Phases I-III no longer Operational

As drug developers, it is our responsibility to deliver robust data sets to regulators, physicians, and doctors so that they can correctly utilize innovative agents. We must control the time and cost of development programs so that patient access is ensured as rapidly as possible. We must also provide confidence that our data are robust, able to be replicated, and will withstand scrutiny once the treatment is available commercially.

Given the conflicts inherent in attempting to rapidly provide new treatments to patients, and the requirement for robust data, how should we design clinical programs? What strategies can be considered in early drug development that will provide more robust data sets that can be considered for an accelerated approval strategy? No single approach will ensure that every development program achieves its objectives.

However, we need to acknowledge that the previous paradigm of phase I, II and III is no longer operational in many development programs. Under these circumstances, the inherent ability of a program to explore dose range and patient inclusion/exclusion criteria in a smaller phase II study or studies, and then replicate that finding in two large phase III trials, is no longer applicable.

One solution to this situation is to approach the development program from a perspective of “learning and confirming” rather than traditional phase I, II and III. How would this change the initial design of clinical programs? First of all, this perspective would force consideration of how data are replicated within the clinical trial sequence. This is even in programs where the traditional conduct of two parallel pivotal studies is not envisioned.
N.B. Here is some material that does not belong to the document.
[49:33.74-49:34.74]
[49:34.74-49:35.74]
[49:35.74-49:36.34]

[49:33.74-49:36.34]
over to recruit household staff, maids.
Thus, in early studies where adaptive designs are utilized, and/or where very small numbers of patients are exposed to a treatment, the subsequent protocols should be reviewed with an eye towards maintaining the conditions that led to the successful benefit/risk profile in the prior study. Too often we learn about a treatment in an early stage study but then seek to continue learning by loosening patient entry criteria, adding different endpoints, or otherwise altering key components of the earlier trial. While this process is necessary in order to continue the learning process, the concept of simply ensuring that the earlier result can be replicated or confirmed is lost.
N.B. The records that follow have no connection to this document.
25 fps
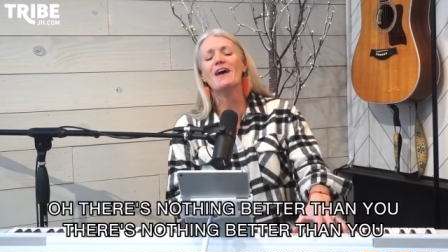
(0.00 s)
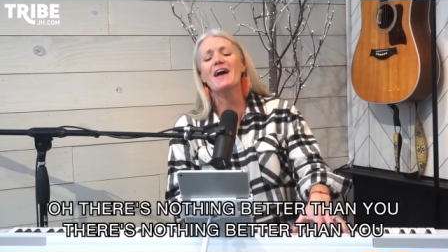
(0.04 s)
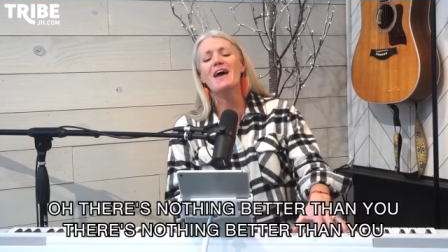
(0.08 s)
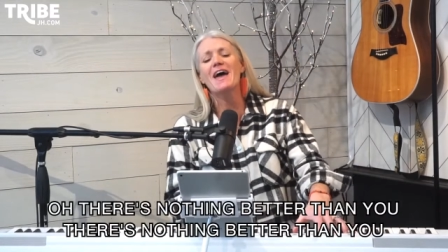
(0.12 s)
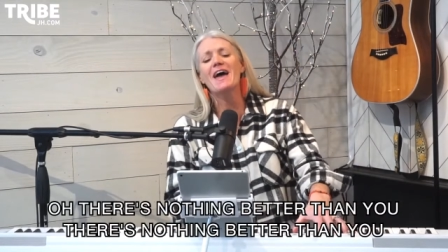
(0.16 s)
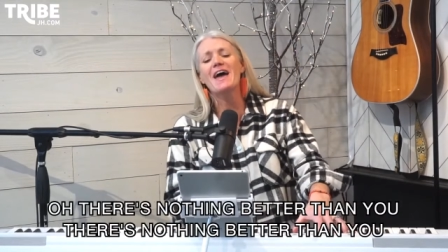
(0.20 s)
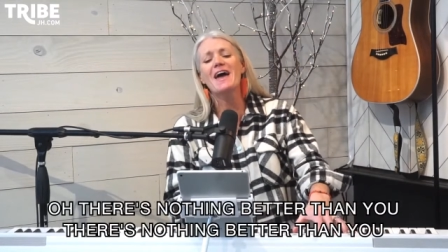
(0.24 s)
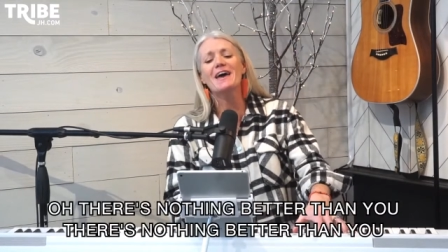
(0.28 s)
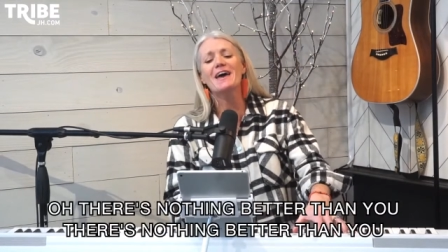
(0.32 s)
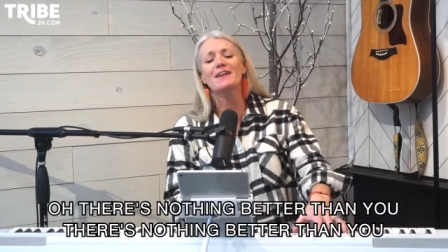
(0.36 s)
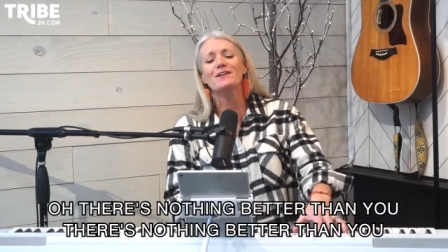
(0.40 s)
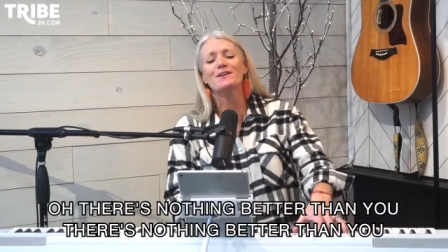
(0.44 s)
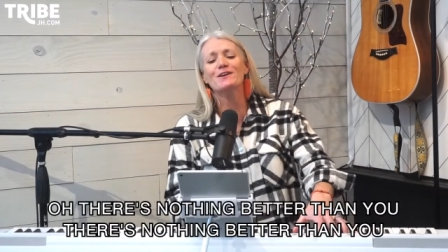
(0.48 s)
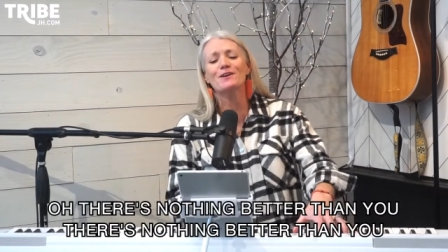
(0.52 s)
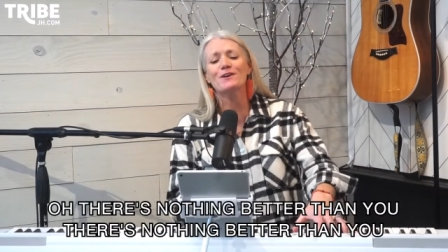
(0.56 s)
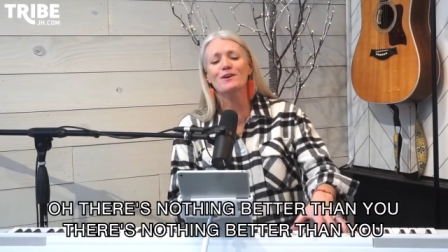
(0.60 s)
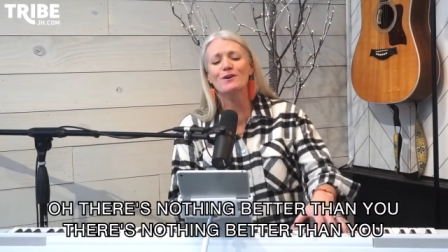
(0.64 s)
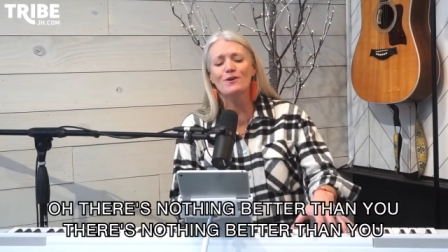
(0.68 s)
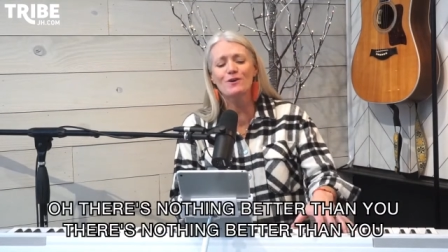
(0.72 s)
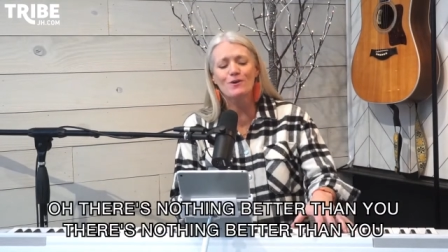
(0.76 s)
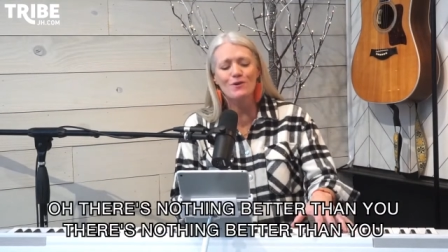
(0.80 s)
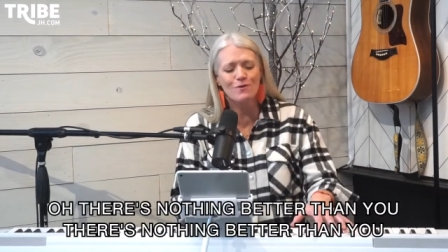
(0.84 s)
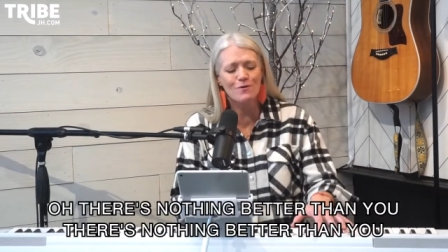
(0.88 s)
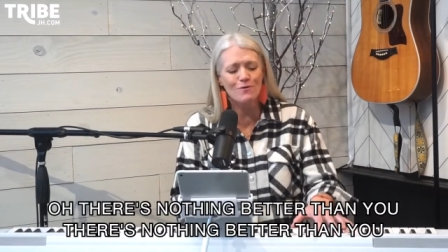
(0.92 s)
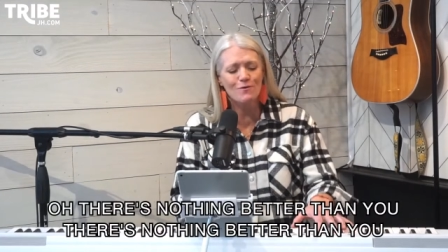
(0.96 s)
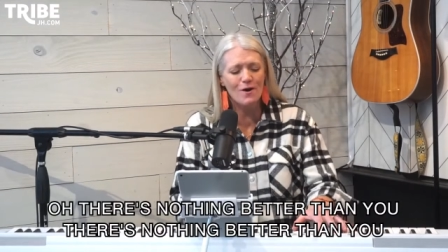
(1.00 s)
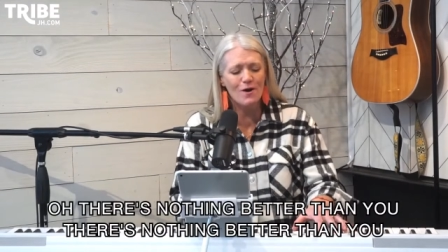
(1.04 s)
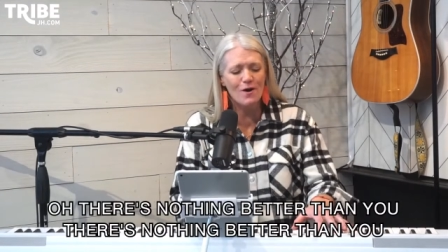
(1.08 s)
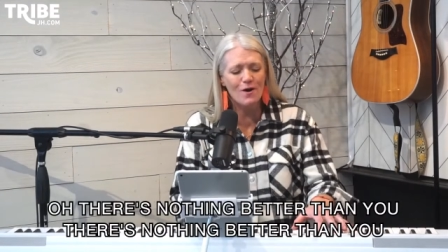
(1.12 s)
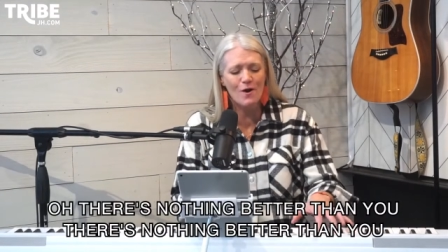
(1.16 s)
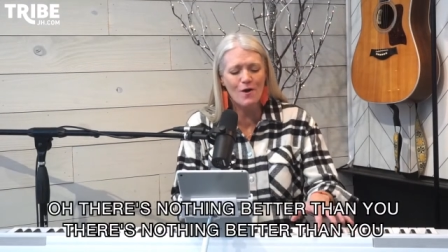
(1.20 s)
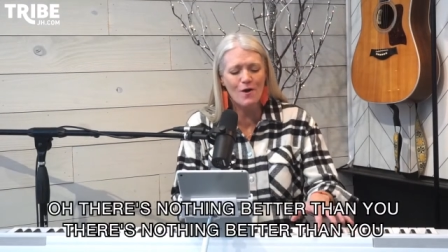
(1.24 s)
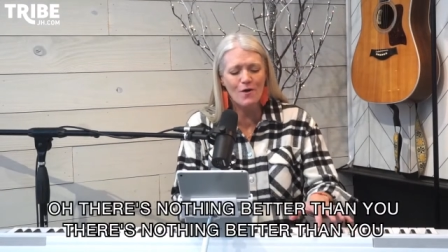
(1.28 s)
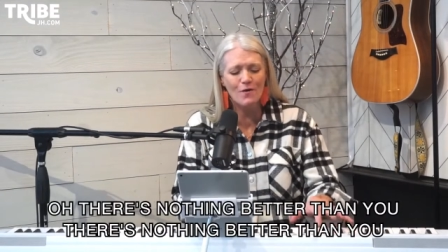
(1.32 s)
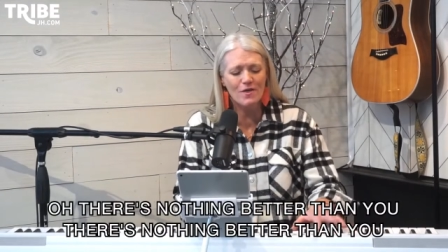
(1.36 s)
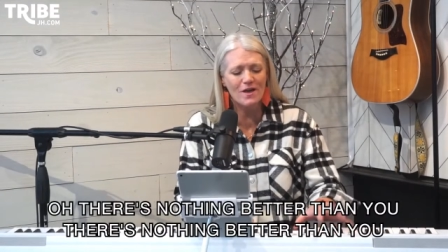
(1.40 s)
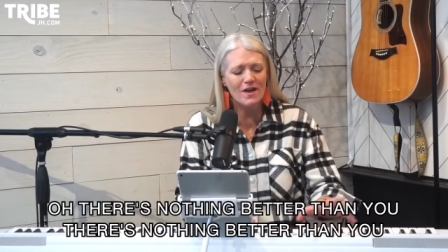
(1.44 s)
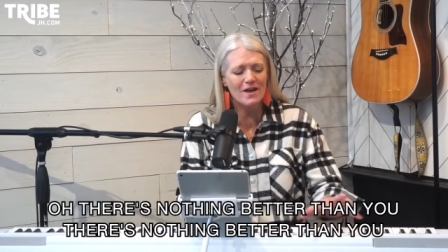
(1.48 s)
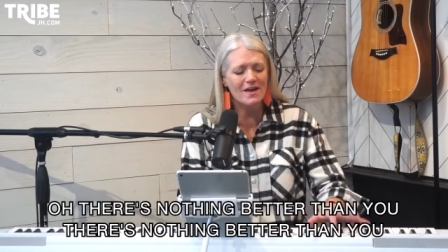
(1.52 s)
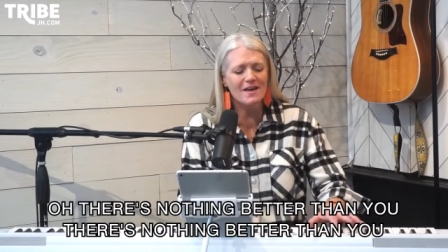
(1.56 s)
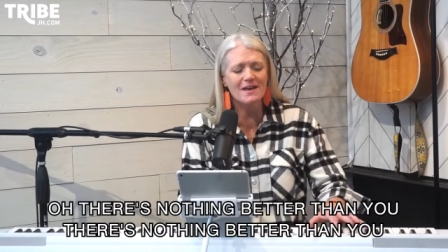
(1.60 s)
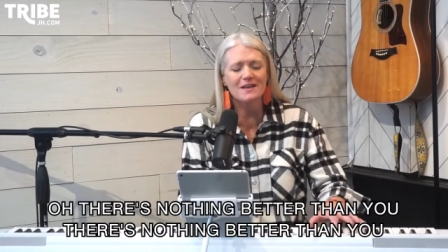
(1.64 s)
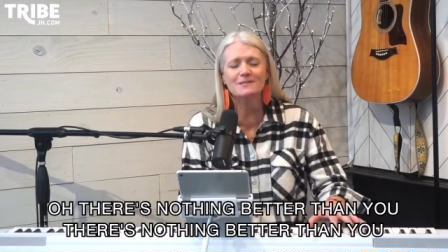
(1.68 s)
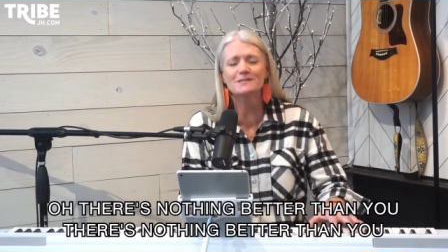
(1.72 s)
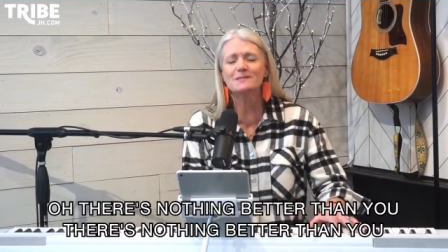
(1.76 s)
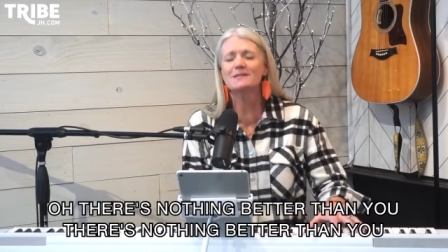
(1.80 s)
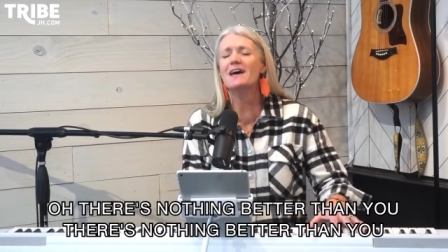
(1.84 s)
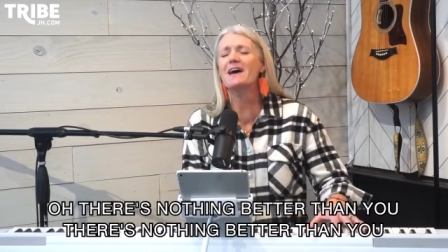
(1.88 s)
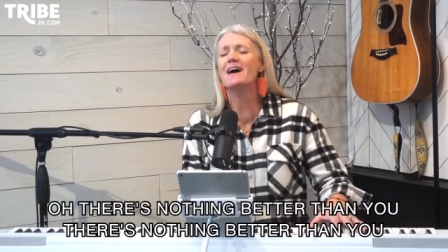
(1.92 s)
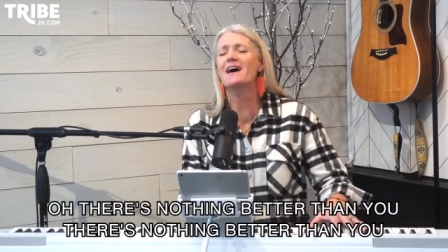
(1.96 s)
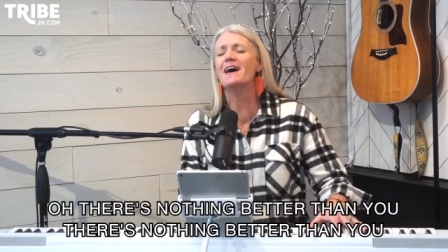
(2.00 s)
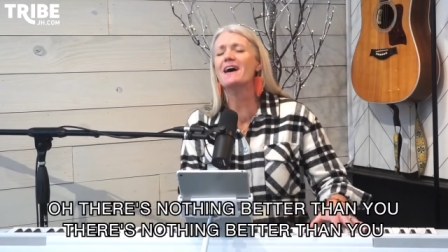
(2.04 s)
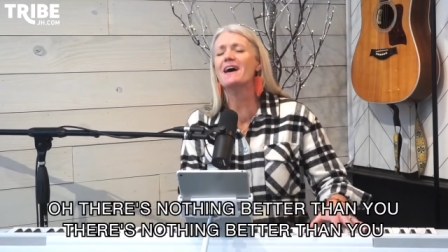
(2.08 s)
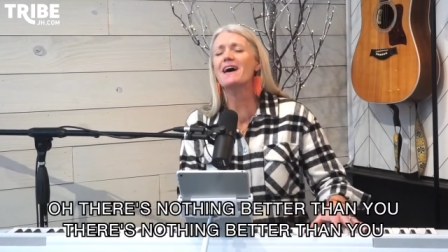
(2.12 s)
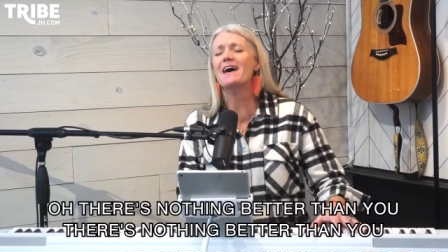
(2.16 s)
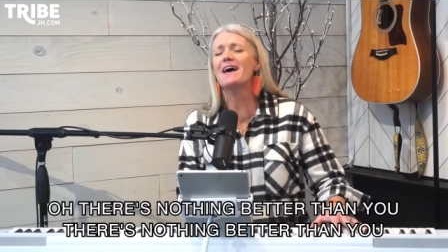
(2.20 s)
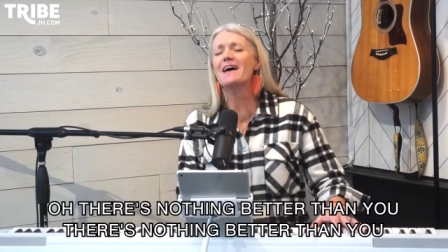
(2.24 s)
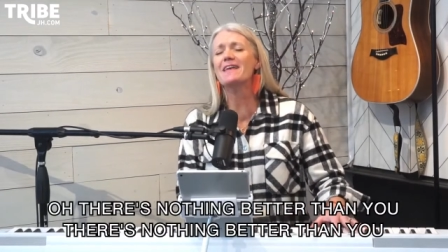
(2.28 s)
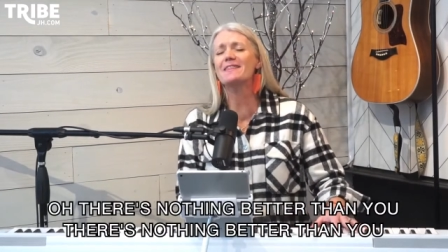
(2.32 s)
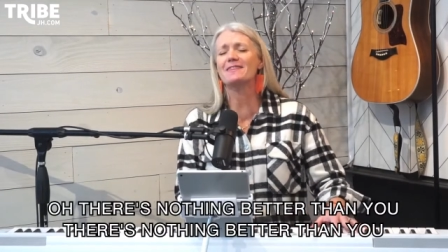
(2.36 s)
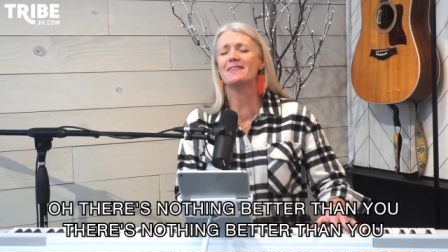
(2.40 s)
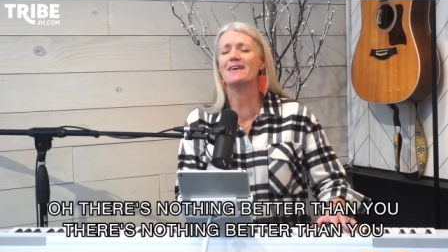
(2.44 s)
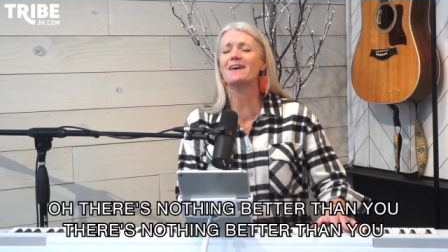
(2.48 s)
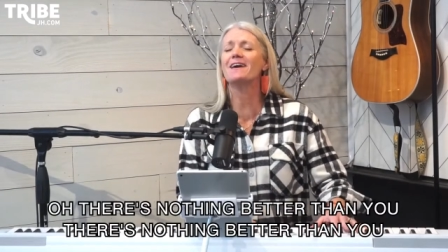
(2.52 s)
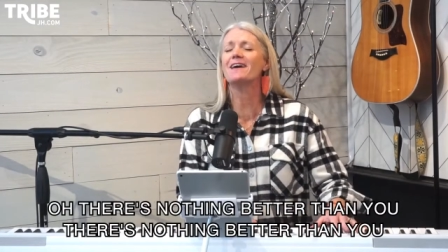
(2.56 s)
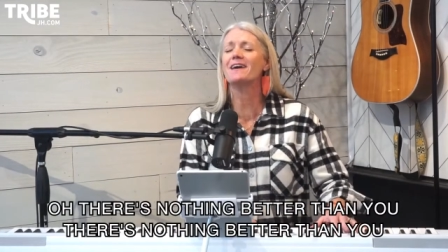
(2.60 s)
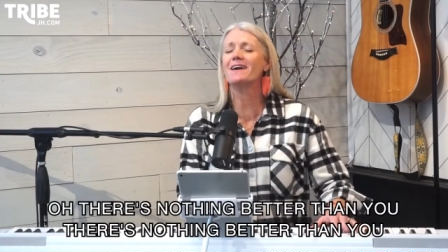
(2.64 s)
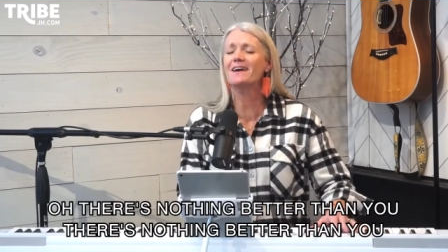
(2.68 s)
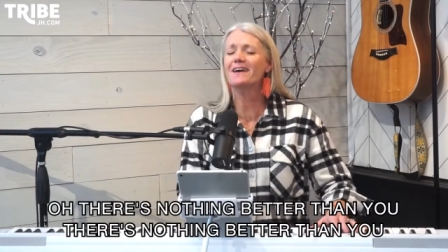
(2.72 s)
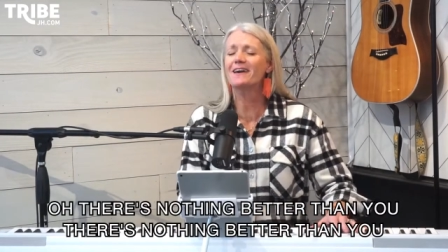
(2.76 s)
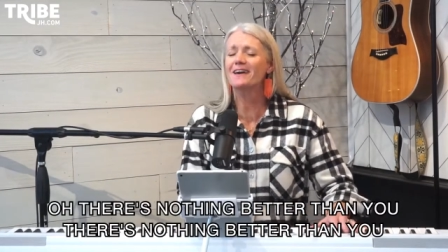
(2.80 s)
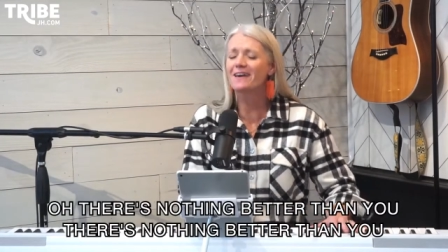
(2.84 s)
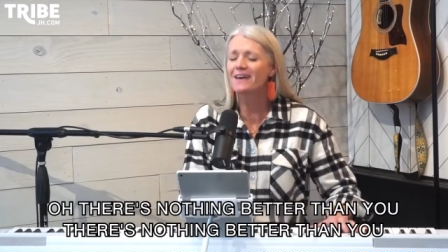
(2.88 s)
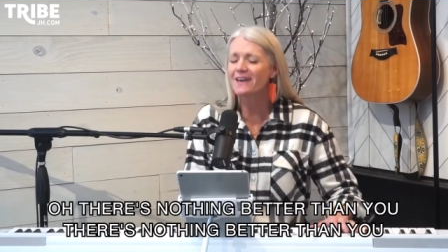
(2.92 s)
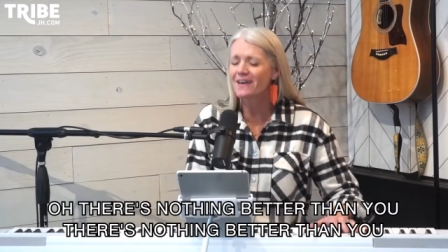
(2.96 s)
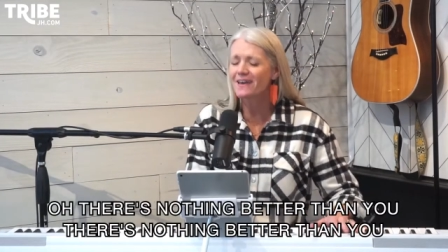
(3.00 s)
than you. Oh, there's nothing.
Replication Vital to Generating Robust and Trustworthy Data

What can be done differently? First, at some point in the development program a direct and simple protocol that is designed to replicate an earlier finding should be considered. Alternatively, in a larger subsequent adaptive study, an evaluation should be made on whether any arm in that study is replicating a previous result. If the answer is no, such an arm should be added.

Also, inherent in this strategy is the commitment to conduct large confirmatory trials at some point, and to publish all data on any new treatment. This is so that evaluation of the treatment is made with all of the available information. Even in programs where replication has been considered and achieved, the acquisition of real world data is critical to ensure the results are robust and able to be replicated.

It is an especially rewarding experience to develop new treatments for major unmet medical needs. Everyone involved in the process strives to generate new and exciting data. As we engage in this process however it is critical to ensure that the data we are generating are robust and trustworthy. One of the essential ways of ensuring this is to replicate them.